> **DATA PROVIDED**:
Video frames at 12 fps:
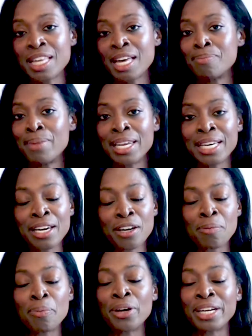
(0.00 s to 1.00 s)
that
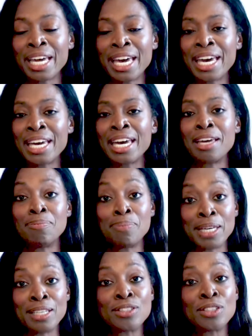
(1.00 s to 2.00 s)
Medicare Part A and and
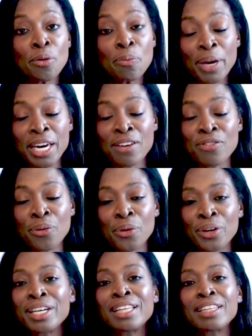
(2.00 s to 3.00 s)
B don't pay
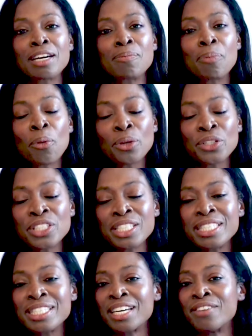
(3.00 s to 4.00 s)
for, like
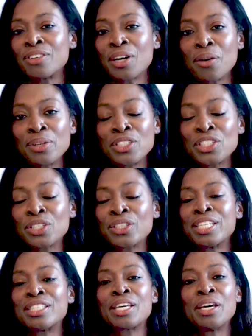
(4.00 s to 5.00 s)
portions of
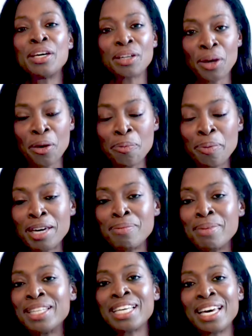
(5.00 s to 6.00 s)
coinsurance,
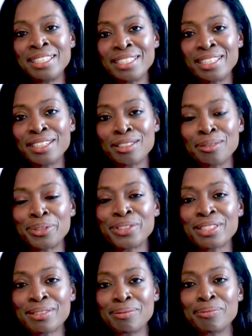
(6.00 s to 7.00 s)
copayments, and
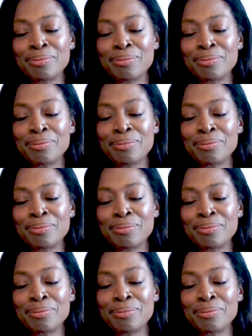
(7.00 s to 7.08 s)
deductibles.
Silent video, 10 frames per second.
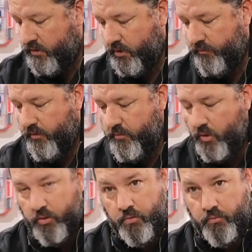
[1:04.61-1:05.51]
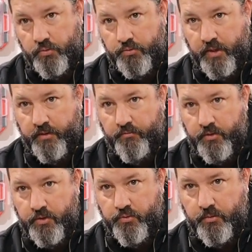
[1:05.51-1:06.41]
servo motor will drive
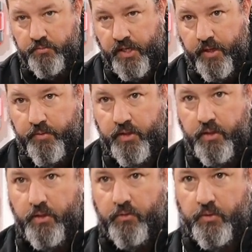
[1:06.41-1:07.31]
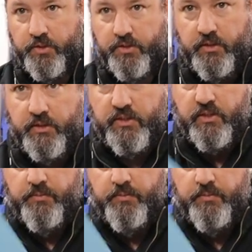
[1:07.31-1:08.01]
the trim tab, which needs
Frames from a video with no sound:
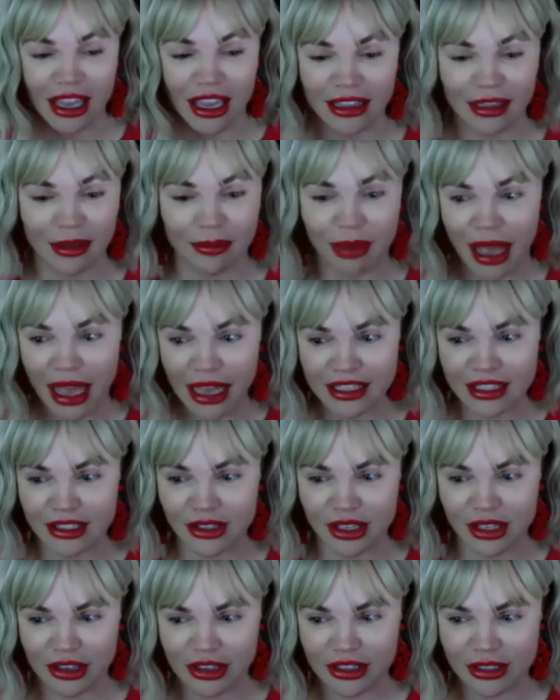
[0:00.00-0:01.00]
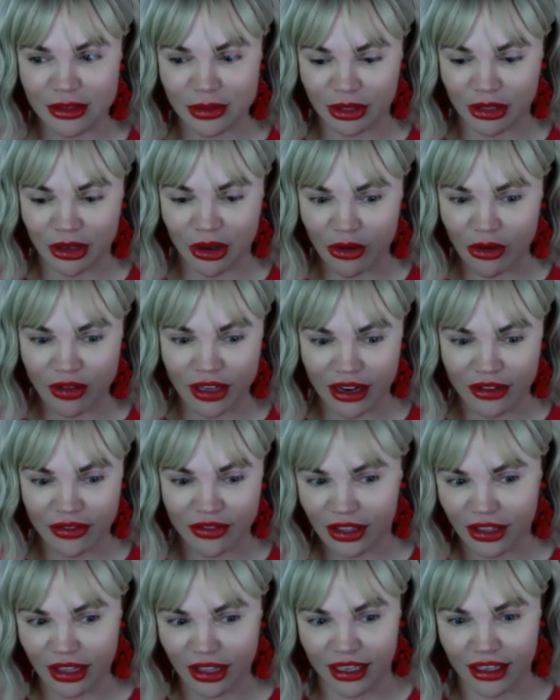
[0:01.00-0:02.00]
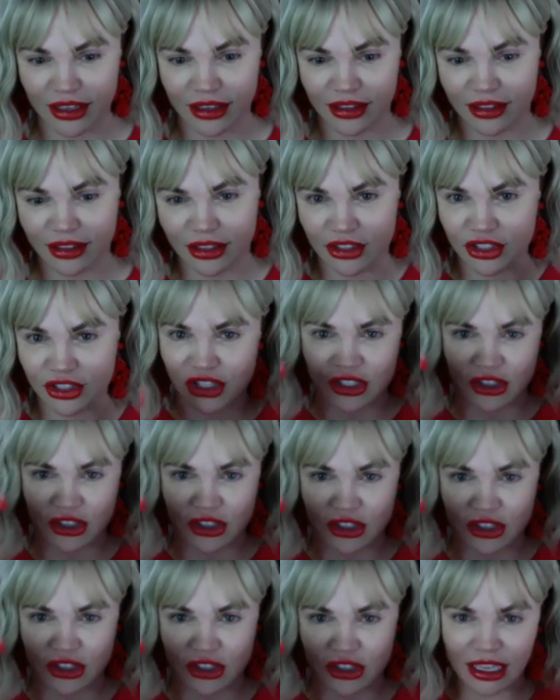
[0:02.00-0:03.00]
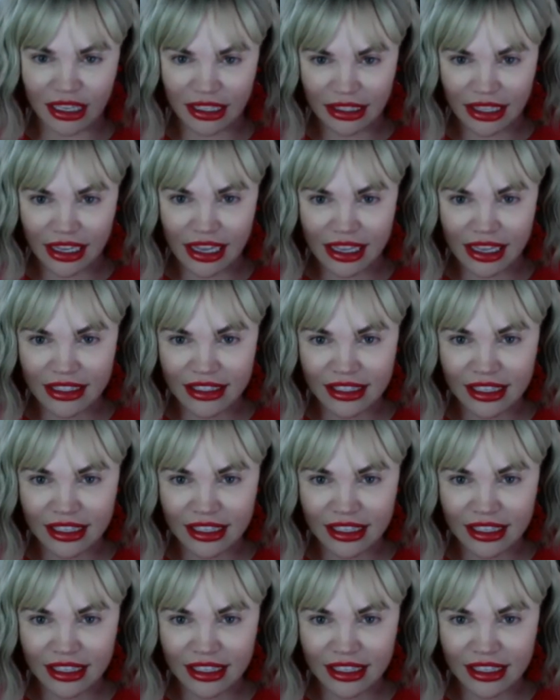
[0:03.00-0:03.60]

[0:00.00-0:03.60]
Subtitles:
the past 2 years with COVID, I feel like they're just gone like this.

> **EXERCISE OBJECTIVE**: Leave out every picture and transcribe the remaining entries exactly.

> **OUTPUT OF THE EXERCISE**:
Video frames at 12 fps:
(0.00 s to 1.00 s)
that
(1.00 s to 2.00 s)
Medicare Part A and and
(2.00 s to 3.00 s)
B don't pay
(3.00 s to 4.00 s)
for, like
(4.00 s to 5.00 s)
portions of
(5.00 s to 6.00 s)
coinsurance,
(6.00 s to 7.00 s)
copayments, and
(7.00 s to 7.08 s)
deductibles.
Silent video, 10 frames per second.
[1:04.61-1:05.51]
[1:05.51-1:06.41]
servo motor will drive
[1:06.41-1:07.31]
[1:07.31-1:08.01]
the trim tab, which needs
Frames from a video with no sound:
[0:00.00-0:01.00]
[0:01.00-0:02.00]
[0:02.00-0:03.00]
[0:03.00-0:03.60]

[0:00.00-0:03.60]
Subtitles:
the past 2 years with COVID, I feel like they're just gone like this.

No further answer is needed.